Un divenire continuo di guerra e pace, l’uomo distrugge e ricostruisce. È così da sempre. In questa dinamica impossibile da risolvere, solo l’artista può (e deve) cercare il senso. La pensa così
Lida Abdul (Kabul, 1973; vive a Kabul e Los Angeles), a Roma per presentare per la prima volta in Italia i video
War Games (what I saw) (2006) e
Clapping with stones (2005). In mostra in questa prima personale romana anche cinque grandi immagini fotografiche stampate su alluminio, tra cui
White house 2 (2005) e
Bricksellers of Kabul 3(2007).
Le pietre sono il leitmotiv di queste opere, ma più in generale del lavoro di Abdul: persino il suo website si apre con l’immagine di una pietra. Un continuo ritorno alla terra quello dell’artista afghana: “
È come tirare fuori le cose dalla cenere e farle, poi, tornare nella cenere”, spiega l’artista.
Clapping with stones parla di una ferita aperta nel cuore dell’umanità, la distruzione dei Buddha di Bamiyan, colpevoli di essere le vestigia di un passato preislamico:
“
Da bambina queste antichissime statue sono state il mio primo approccio con l’arte. Quando sono state distrutte è come se anche una parte di me fosse stata distrutta”. Le immagini, scandite dal suono dei ciottoli, raccontano il rituale che stanno eseguendo alcuni giovani con le pietre che provengono dai resti delle statue, davanti al grande vuoto nella roccia. In una realtà tormentata come quella dell’Afghanistan, il ruolo dell’arte è fondamentale: “
La bellezza dell’arte è proprio l’azione lenta che compie. Non obbliga a pensare nulla di preciso, ma consente di avere una libertà di opinione che dà un atteggiamento più aperto nei confronti di qualunque altra cosa”.
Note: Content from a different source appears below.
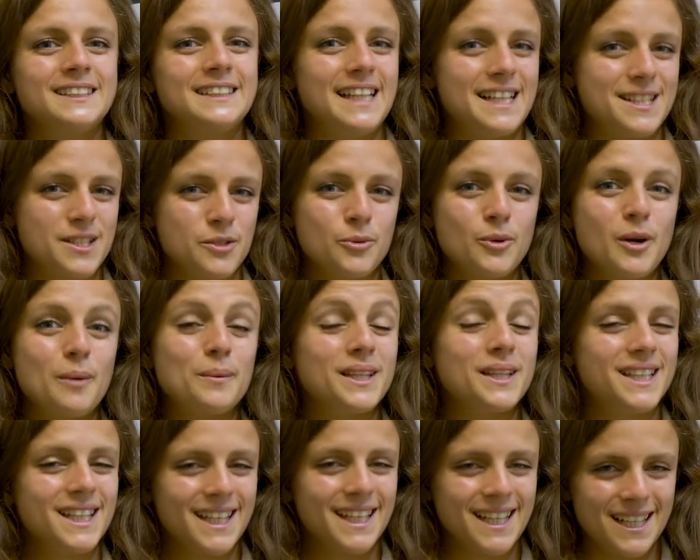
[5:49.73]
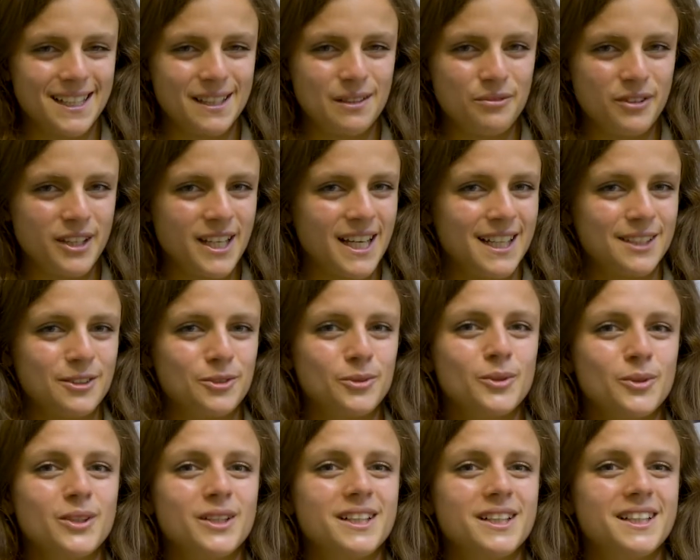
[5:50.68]
è sicuramente
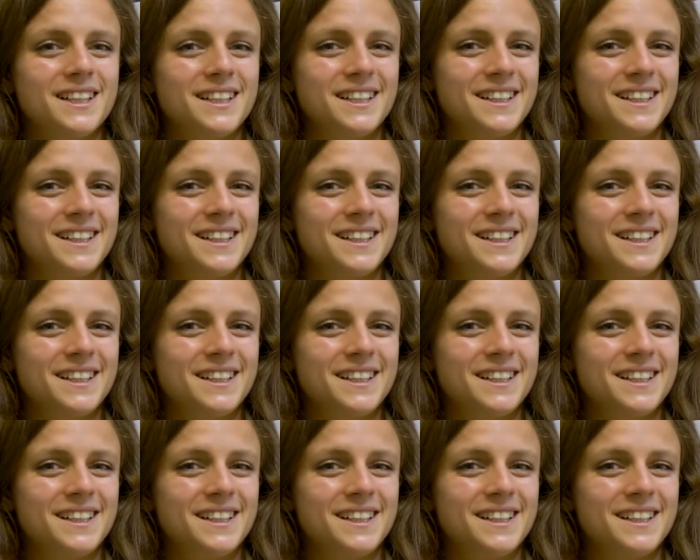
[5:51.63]
gratificato.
Eppure non è facile per l’artista riuscire a lavorare nel suo Paese, benché abbia più volte esposto al National Museum of Kabul. Il problema è dovuto in parte alla mancanza di appositi spazi -che siano musei o gallerie private di arte contemporanea- in parte alle difficoltà che comporta l’essere donna: “
C’è sempre qualcuno che ti dice ‘no’, ‘questo non si può, non si deve fare’. Il che è già un limite per qualunque artista. Avere i permessi per fare le performance è particolarmente complicato, quanto al lavoro di filmaker, comporta anche una notevole fatica fisica.”.
Il suo interesse per la fotografia e per il video nasce da un vecchio amore: “
Fin da piccola sono affascinata dal cinema, in particolare dalla relazione tra tempo e spazio che il cinema riesce a rappresentare meglio di altri linguaggi artistici”. Lida Abdul cita il cinema visionario di
Sergei Parajanov, regista georgiano di origine armena, punto di riferimento fondamentale per la sua opera, come del resto
Andrej Tarkovskij.
Tra i progetti futuri, un video prodotto dall’O.K. Centrum für Gegenwartskunst di Linz, in cui un gruppo di bambini s’ingegna per far volare un aeroplano: “
L’aereo, di fabbricazione sovietica, è pieno di buchi di proiettili che i bambini riparano, riempiendoli con batuffoli di cotone. Un’impresa impossibile, ma molto poetica”.